--- START ---

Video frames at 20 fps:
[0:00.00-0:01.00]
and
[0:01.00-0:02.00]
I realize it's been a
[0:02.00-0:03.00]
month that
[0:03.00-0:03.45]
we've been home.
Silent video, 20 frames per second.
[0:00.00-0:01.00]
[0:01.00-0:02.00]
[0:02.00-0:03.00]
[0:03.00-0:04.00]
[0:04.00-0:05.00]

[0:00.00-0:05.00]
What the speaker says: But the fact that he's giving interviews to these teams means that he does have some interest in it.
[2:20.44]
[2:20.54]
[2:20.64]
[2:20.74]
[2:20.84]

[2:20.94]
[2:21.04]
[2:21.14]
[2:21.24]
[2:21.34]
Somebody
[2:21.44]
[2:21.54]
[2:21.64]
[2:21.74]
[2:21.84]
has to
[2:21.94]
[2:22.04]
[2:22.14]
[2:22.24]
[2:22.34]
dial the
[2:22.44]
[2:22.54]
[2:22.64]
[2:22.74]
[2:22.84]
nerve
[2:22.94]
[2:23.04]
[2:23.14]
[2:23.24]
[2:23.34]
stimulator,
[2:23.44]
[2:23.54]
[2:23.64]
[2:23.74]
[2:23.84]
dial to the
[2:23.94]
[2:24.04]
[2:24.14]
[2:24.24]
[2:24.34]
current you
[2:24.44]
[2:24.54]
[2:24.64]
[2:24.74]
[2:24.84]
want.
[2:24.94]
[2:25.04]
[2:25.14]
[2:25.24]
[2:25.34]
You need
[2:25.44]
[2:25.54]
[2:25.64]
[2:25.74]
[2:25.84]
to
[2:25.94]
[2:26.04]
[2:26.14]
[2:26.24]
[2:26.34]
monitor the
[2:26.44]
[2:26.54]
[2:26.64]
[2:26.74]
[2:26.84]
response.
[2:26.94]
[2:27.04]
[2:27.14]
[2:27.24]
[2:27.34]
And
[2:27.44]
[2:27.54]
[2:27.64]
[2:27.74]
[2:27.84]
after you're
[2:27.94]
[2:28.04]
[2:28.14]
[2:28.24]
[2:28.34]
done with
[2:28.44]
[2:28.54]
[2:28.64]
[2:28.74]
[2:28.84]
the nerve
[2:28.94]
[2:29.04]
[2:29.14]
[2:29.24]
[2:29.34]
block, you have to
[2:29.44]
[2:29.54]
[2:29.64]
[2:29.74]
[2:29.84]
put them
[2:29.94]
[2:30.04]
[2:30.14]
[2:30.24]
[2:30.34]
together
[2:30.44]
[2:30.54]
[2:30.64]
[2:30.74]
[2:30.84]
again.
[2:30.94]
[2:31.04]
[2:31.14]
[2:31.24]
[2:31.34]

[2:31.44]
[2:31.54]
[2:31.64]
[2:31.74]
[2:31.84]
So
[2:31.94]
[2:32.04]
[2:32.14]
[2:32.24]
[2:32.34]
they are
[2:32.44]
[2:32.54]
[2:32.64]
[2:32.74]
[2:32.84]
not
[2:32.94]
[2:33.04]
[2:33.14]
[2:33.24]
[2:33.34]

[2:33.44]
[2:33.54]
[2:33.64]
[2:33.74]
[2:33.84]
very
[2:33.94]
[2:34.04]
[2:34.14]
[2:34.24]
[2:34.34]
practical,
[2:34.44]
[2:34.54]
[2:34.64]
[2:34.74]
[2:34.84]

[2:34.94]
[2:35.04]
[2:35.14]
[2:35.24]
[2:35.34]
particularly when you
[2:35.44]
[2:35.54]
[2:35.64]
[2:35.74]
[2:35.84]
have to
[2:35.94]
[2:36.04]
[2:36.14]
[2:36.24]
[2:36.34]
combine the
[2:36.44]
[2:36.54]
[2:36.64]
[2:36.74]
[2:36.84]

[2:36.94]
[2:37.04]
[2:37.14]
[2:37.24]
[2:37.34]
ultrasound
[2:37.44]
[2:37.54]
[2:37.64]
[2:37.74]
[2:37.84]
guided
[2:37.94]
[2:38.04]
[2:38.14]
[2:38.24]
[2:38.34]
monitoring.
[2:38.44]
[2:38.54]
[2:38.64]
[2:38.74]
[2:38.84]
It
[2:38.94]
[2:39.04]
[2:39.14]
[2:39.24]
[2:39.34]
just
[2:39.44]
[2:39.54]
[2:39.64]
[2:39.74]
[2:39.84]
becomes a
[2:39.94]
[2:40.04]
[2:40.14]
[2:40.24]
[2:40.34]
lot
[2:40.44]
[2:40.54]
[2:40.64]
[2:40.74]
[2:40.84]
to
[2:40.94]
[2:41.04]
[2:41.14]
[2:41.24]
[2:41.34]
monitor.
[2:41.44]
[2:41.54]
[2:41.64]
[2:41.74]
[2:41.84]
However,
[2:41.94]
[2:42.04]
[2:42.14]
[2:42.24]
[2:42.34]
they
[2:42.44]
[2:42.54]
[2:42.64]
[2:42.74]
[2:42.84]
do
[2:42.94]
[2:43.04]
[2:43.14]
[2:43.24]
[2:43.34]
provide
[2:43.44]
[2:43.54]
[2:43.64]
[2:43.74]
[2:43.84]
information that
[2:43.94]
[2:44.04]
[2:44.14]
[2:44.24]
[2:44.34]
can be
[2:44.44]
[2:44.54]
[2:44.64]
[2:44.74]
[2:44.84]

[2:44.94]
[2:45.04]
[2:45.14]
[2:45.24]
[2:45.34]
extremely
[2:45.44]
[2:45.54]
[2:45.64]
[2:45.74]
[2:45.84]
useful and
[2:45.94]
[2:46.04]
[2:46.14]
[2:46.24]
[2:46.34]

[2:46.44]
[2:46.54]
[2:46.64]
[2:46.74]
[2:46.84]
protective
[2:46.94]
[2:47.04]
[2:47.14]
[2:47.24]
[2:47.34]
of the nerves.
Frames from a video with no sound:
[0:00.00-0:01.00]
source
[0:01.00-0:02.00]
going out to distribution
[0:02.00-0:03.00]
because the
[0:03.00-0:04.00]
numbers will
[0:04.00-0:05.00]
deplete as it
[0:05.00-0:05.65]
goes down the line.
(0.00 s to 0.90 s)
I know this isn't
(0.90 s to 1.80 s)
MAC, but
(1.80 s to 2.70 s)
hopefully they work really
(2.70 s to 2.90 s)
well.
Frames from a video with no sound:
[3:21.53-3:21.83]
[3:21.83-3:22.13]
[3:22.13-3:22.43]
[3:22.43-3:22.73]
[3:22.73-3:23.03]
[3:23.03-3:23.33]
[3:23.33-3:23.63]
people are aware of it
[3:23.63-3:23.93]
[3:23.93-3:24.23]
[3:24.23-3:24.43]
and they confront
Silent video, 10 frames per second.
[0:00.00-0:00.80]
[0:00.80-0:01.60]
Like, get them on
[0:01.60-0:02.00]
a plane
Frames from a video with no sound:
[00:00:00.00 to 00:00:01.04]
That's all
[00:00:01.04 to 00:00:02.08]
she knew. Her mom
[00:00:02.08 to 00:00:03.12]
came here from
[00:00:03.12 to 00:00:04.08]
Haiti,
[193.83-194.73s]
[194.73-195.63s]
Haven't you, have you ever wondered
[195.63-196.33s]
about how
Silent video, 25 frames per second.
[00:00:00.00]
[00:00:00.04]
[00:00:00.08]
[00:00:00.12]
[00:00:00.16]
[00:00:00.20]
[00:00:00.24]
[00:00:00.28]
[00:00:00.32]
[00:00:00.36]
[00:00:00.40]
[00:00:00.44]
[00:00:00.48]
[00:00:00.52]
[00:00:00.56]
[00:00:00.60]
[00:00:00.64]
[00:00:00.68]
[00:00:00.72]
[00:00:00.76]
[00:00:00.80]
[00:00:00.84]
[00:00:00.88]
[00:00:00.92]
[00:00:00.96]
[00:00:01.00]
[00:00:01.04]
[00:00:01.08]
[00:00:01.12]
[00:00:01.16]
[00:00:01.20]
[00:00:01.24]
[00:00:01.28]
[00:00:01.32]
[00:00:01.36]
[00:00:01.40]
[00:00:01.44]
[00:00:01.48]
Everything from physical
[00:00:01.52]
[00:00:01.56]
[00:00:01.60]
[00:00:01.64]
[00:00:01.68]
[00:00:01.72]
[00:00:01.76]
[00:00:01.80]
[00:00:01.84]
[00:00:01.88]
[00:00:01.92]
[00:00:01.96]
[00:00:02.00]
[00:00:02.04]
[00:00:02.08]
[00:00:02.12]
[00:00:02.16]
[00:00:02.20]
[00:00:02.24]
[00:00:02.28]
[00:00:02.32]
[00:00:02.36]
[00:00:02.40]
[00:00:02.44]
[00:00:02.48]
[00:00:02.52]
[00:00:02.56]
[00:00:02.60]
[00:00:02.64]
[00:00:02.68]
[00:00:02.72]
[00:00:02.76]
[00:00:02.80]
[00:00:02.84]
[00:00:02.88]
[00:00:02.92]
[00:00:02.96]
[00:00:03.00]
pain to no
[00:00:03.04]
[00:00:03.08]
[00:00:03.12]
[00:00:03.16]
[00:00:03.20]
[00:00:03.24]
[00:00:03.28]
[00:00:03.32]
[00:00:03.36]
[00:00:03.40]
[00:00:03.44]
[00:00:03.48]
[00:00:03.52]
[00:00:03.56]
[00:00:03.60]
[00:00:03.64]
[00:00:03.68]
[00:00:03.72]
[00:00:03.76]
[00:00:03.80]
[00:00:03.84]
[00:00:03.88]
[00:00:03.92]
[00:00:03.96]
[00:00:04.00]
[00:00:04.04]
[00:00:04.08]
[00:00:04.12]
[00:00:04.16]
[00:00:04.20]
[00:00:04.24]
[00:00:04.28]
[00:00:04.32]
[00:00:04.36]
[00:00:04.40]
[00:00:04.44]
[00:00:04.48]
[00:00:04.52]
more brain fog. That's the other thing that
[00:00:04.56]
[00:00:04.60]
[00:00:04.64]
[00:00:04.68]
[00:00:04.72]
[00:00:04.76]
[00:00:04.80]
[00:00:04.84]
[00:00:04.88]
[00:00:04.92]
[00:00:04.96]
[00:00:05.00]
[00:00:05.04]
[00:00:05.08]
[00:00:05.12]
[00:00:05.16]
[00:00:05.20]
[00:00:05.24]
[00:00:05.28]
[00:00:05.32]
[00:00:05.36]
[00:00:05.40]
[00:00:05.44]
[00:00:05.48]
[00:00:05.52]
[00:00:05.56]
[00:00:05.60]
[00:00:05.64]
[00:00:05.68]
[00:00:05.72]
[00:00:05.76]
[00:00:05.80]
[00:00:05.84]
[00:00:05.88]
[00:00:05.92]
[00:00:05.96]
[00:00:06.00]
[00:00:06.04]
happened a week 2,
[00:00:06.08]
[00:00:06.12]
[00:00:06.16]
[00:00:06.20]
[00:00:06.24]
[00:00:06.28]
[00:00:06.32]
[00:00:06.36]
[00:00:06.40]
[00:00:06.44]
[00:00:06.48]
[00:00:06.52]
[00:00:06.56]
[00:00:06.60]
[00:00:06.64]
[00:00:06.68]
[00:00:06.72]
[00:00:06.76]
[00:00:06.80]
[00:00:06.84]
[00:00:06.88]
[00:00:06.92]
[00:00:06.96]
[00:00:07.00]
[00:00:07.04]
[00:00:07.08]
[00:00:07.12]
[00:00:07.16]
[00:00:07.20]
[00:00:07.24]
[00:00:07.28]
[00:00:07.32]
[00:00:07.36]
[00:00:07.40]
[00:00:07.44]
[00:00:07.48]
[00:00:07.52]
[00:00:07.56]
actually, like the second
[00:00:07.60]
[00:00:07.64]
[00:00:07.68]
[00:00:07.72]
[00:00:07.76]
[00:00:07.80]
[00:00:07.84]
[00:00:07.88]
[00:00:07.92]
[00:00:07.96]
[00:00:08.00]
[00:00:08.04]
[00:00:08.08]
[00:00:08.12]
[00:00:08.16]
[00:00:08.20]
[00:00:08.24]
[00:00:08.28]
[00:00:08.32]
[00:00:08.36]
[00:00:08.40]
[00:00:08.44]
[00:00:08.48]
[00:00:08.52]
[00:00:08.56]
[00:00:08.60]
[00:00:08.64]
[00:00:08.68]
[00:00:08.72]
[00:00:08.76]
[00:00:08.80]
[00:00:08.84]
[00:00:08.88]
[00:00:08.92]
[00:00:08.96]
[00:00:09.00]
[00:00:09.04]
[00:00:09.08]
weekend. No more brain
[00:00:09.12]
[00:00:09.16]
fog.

--- END ---

YOUR GOAL –
Answer with a number only: how many lines above include the word "Silent"?

EXERCISE RESULT –
3